01) direct database connection/transaction through socket using Eclipselink 02) web service ?? 03) just send post request to spring web application and convert it to POJO and persist to database

how do i achieve this??

DISCLAIMER I am not suggesting you port your app from Spring to EJB. Despite how people like to compare them as exclusively one or the other, you can use them both. Its your app, you can be as pragmatic as you want to be :)

You don't necessarily have to use Web Services if you wanted. You could drop the OpenEJB war file into Tomcat as well and create an Remote EJB to send data back and forth.

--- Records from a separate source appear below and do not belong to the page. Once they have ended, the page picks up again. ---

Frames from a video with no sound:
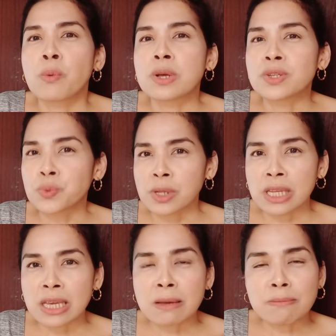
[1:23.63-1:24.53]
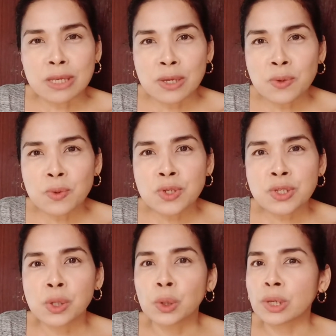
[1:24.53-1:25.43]
was really
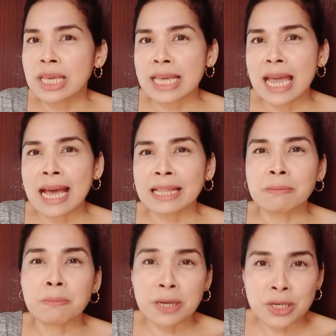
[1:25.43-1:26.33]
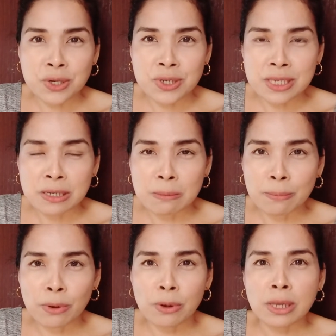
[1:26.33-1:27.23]
amused looking at the pictures in the
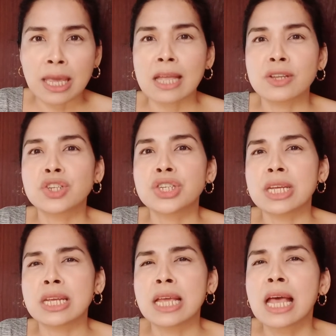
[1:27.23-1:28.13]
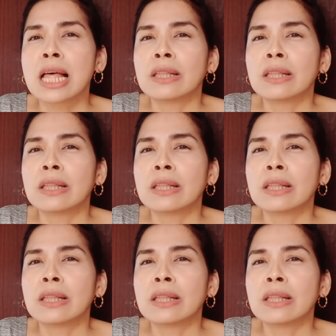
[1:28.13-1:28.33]
book, and she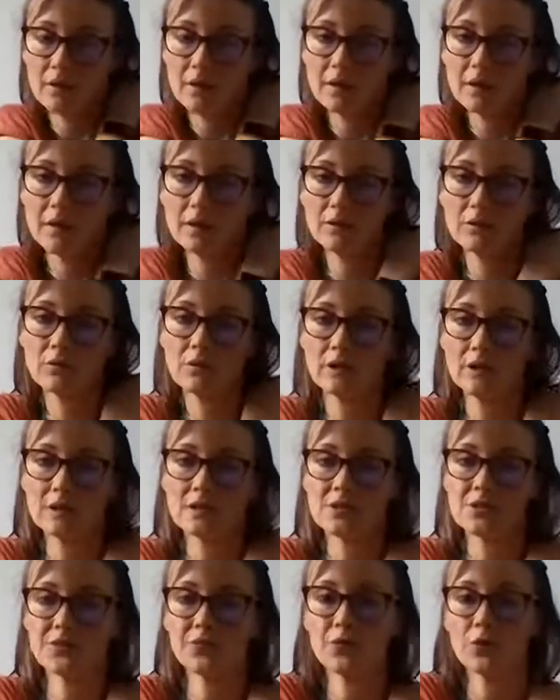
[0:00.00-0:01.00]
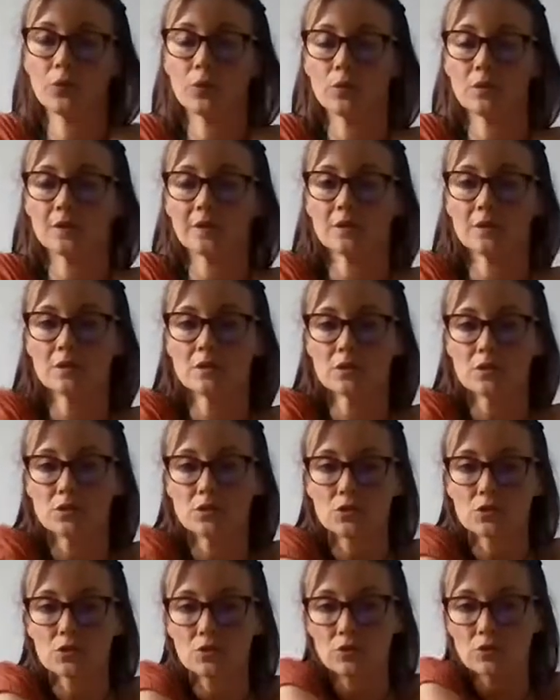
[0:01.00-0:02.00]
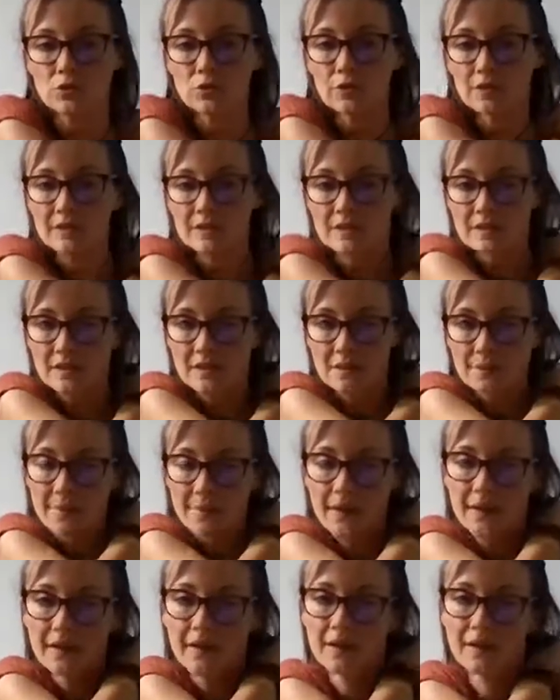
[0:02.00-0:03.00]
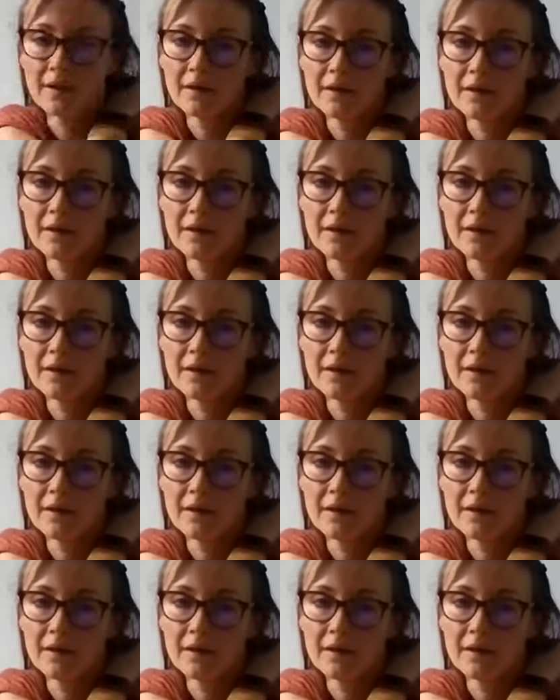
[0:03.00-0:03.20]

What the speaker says: and release forward. Squeeze at the back,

Once you drop in OpenEJB you can put a remote @Stateless bean in your app like so:

@Stateless
@Remote
public class MyBean implements MyBeanRemote {
    //...
}

public interface MyBeanRemote {
   // any methods you want remotely invoked
}

Then look it up and execute it over HTTP from your Swing app like so:

Properties p = new Properties();
p.put("java.naming.factory.initial", "org.apache.openejb.client.RemoteInitialContextFactory");
p.put("java.naming.provider.url", "http://tomcatserver:8080/openejb/ejb");
// user and pass optional
p.put("java.naming.security.principal", "myuser");
p.put("java.naming.security.credentials", "mypass");

InitialContext ctx = new InitialContext(p);

MyBean myBean = (MyBean) ctx.lookup("MyBeanRemote");

Client-side all you need are the openejb-client.jar and javaee-api.jar from the OpenEJB war file and your own classes.

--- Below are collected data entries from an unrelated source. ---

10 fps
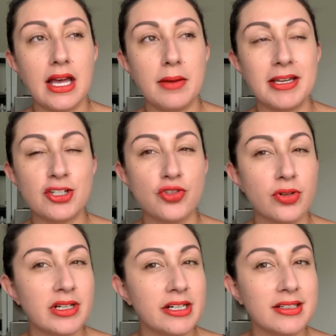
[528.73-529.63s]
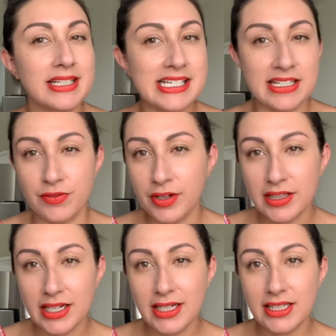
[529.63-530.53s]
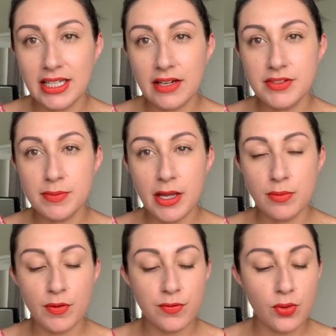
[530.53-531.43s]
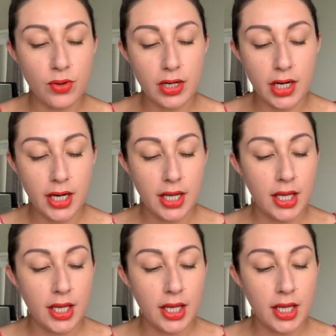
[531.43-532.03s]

extraordinarily different than anything I've smelled before,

Since it's already a Spring app don't bother trying to use @PersistenceContext to get a reference to the EntityManager so the EJB can use it. Just figure out how to expose the EntityManagerFactory that Spring creates (or you create) to the EJB via any means possible. The direct and ugly, but effective, approach would be a static on the MyBean class and a bit of startup logic that sets it. You'd just be using the EJB for remoting so no need for fancier integration.

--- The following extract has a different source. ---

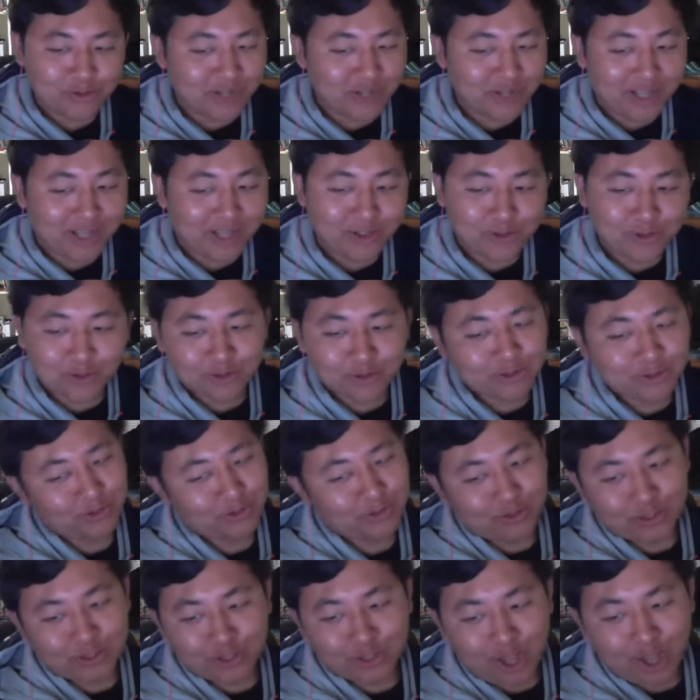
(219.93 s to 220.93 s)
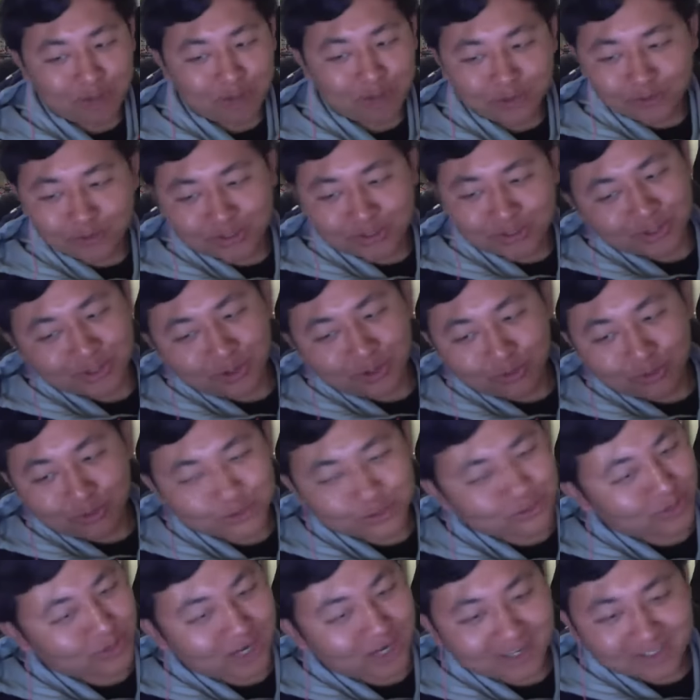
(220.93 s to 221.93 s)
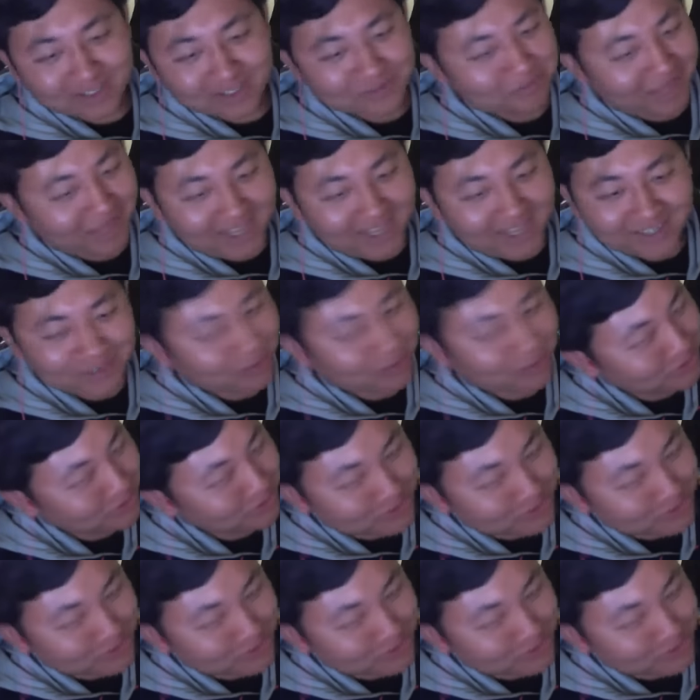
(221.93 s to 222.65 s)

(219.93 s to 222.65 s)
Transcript: you, I told you to stop using those drugs, man. Those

If you did really need web services for non-java communication or something, you can add @WebService to the top of your bean and then it will have WSDL and all that generated for it:

@Stateless
@Remote
@WebService(portName = "MyBeanPort",
    serviceName = "MyBeanService",
    targetNamespace = "http://superbiz.org/wsdl"
    endpointInterface = "org.superbiz.MyBeanRemote")
public class MyBean implements MyBeanRemote {
    //...
}

public interface MyBeanRemote {
   // any methods you want remotely invoked
}

Then you can also use the same bean as a web service like:

Service service = Service.create(
        new URL("http://tomcatserver:8080/MyBeanImpl?wsdl"),
        new QName("http://superbiz.org/wsdl", "MyBeanService"));
assertNotNull(service);

MyBeanRemote myBean = service.getPort(MyBeanRemote.class);

Both approaches are over http, but the web service approach will be a bit slower as it isn't a binary protocol.